• _EXTRACTED RECORDS_:
Segment Open

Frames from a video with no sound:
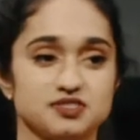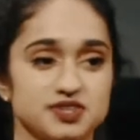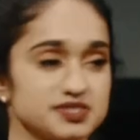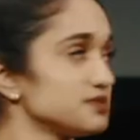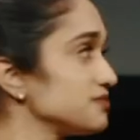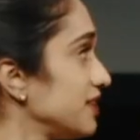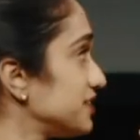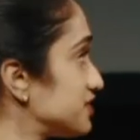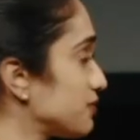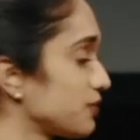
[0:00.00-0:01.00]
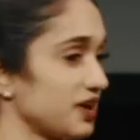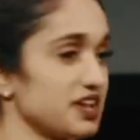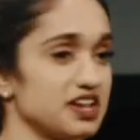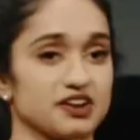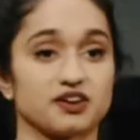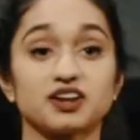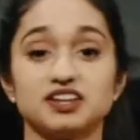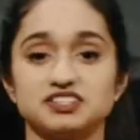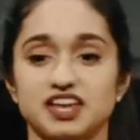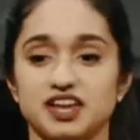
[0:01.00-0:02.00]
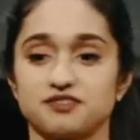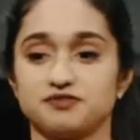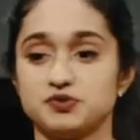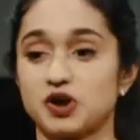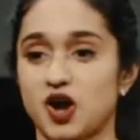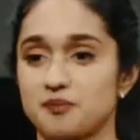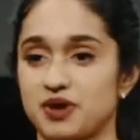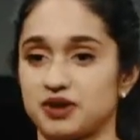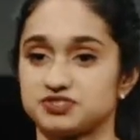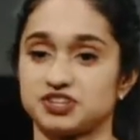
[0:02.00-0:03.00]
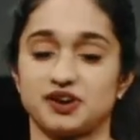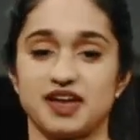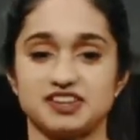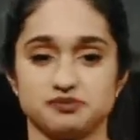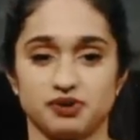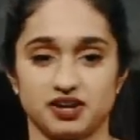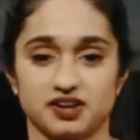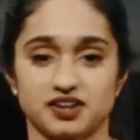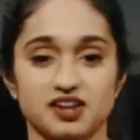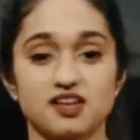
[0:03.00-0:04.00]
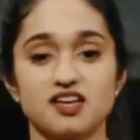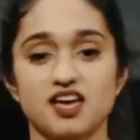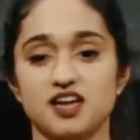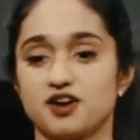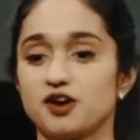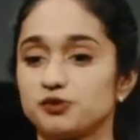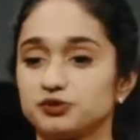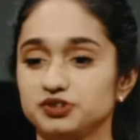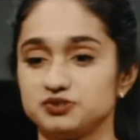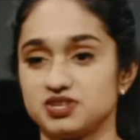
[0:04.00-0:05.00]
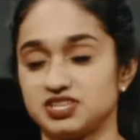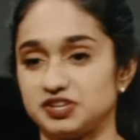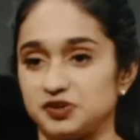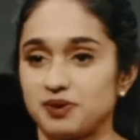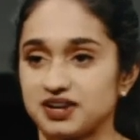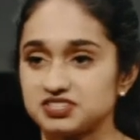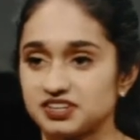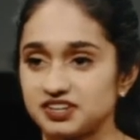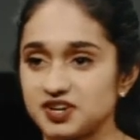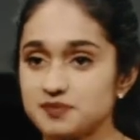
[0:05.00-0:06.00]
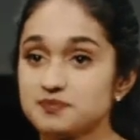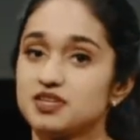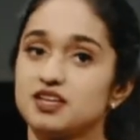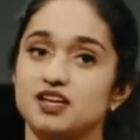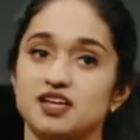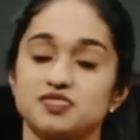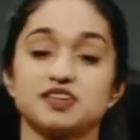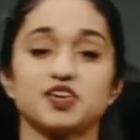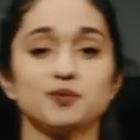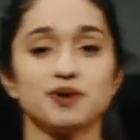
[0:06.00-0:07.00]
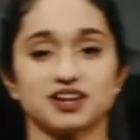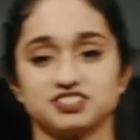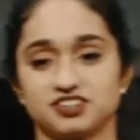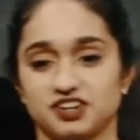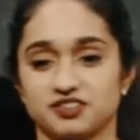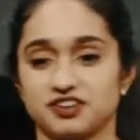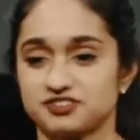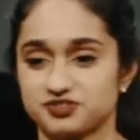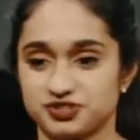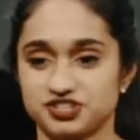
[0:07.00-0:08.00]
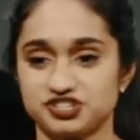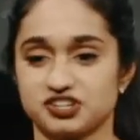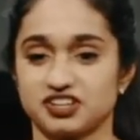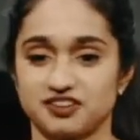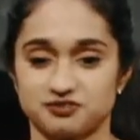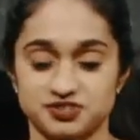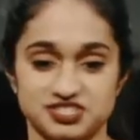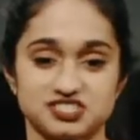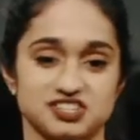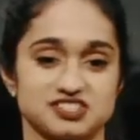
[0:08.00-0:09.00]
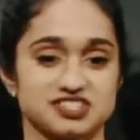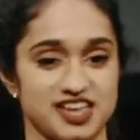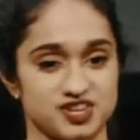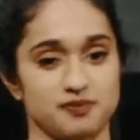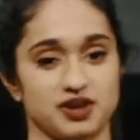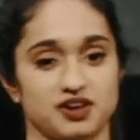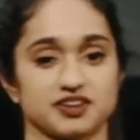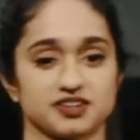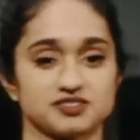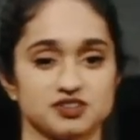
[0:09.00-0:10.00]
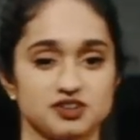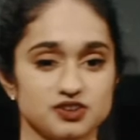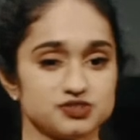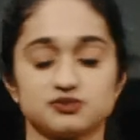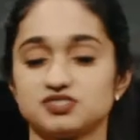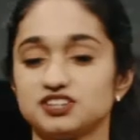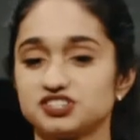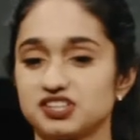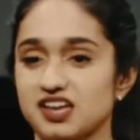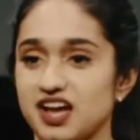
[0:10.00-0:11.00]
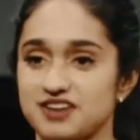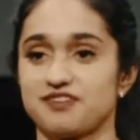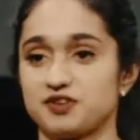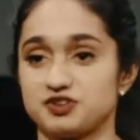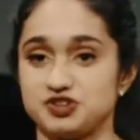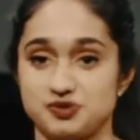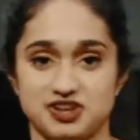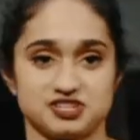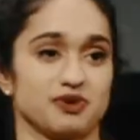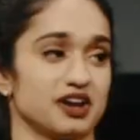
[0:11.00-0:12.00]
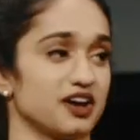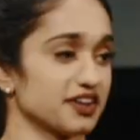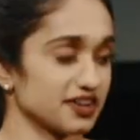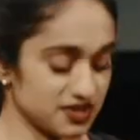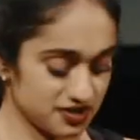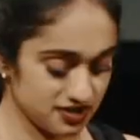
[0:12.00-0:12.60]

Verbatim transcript: This vegetable right here contained a few compounds that are antibiotic. And not only do they kill bacteria, they kill bacteria that are traditionally resistant to antibiotics. So essentially, I found a new antibiotic.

Segment Closed

• _PROBLEM_: Output verbatim the lines beginning at the line with "[0:09.00-0:10.00]" and ending at the last line of the material above, inclusive. Do not carry over any pictures.

• _ANSWER TO THIS TASK_:
[0:09.00-0:10.00]
[0:10.00-0:11.00]
[0:11.00-0:12.00]
[0:12.00-0:12.60]

Verbatim transcript: This vegetable right here contained a few compounds that are antibiotic. And not only do they kill bacteria, they kill bacteria that are traditionally resistant to antibiotics. So essentially, I found a new antibiotic.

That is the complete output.